## [TASK OBJECTIVE]
Omit every picture and write out the rest of the records exactly.

INPUT START

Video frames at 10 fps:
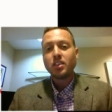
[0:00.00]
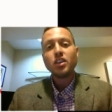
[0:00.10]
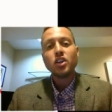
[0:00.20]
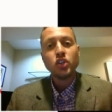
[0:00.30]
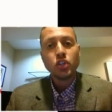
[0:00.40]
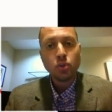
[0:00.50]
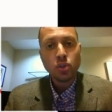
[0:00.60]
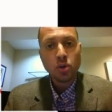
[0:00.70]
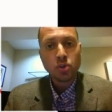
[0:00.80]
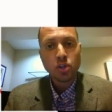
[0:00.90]
do
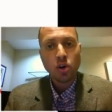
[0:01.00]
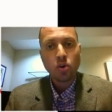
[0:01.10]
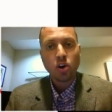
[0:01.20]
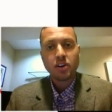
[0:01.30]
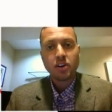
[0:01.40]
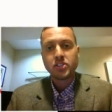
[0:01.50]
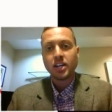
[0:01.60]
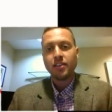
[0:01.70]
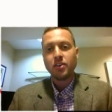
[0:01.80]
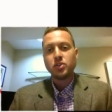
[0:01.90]
those note cards, study
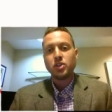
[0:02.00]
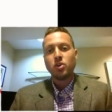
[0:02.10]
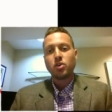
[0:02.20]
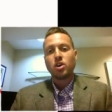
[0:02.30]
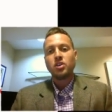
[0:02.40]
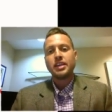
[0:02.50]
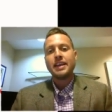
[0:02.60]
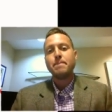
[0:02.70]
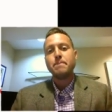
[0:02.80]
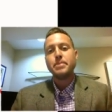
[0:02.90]
those note cards, and
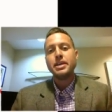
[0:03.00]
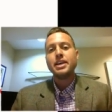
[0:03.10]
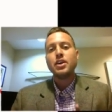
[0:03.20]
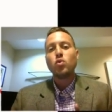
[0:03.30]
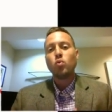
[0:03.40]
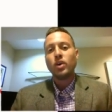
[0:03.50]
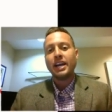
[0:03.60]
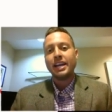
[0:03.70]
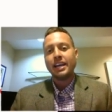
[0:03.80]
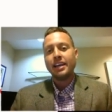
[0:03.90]
be
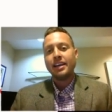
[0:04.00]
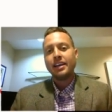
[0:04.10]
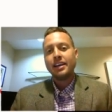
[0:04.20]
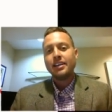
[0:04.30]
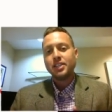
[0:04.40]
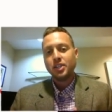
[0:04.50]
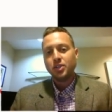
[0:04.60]
ready to do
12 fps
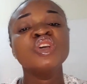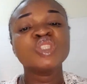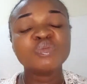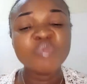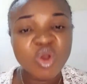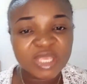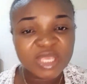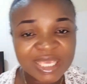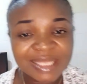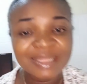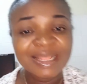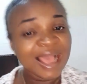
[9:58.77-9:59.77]

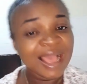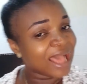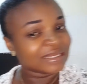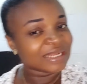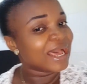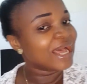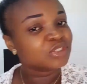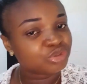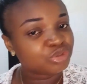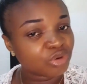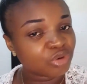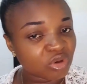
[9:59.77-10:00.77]
smoking and hard
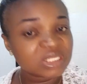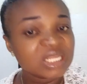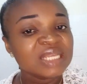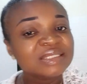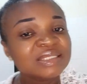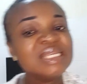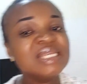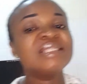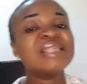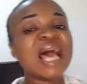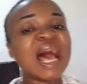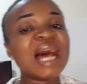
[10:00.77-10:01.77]
drugs.
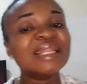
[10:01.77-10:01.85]
These are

INPUT END

## [RESULT OF THIS TASK]
Video frames at 10 fps:
[0:00.00]
[0:00.10]
[0:00.20]
[0:00.30]
[0:00.40]
[0:00.50]
[0:00.60]
[0:00.70]
[0:00.80]
[0:00.90]
do
[0:01.00]
[0:01.10]
[0:01.20]
[0:01.30]
[0:01.40]
[0:01.50]
[0:01.60]
[0:01.70]
[0:01.80]
[0:01.90]
those note cards, study
[0:02.00]
[0:02.10]
[0:02.20]
[0:02.30]
[0:02.40]
[0:02.50]
[0:02.60]
[0:02.70]
[0:02.80]
[0:02.90]
those note cards, and
[0:03.00]
[0:03.10]
[0:03.20]
[0:03.30]
[0:03.40]
[0:03.50]
[0:03.60]
[0:03.70]
[0:03.80]
[0:03.90]
be
[0:04.00]
[0:04.10]
[0:04.20]
[0:04.30]
[0:04.40]
[0:04.50]
[0:04.60]
ready to do
12 fps
[9:58.77-9:59.77]

[9:59.77-10:00.77]
smoking and hard
[10:00.77-10:01.77]
drugs.
[10:01.77-10:01.85]
These are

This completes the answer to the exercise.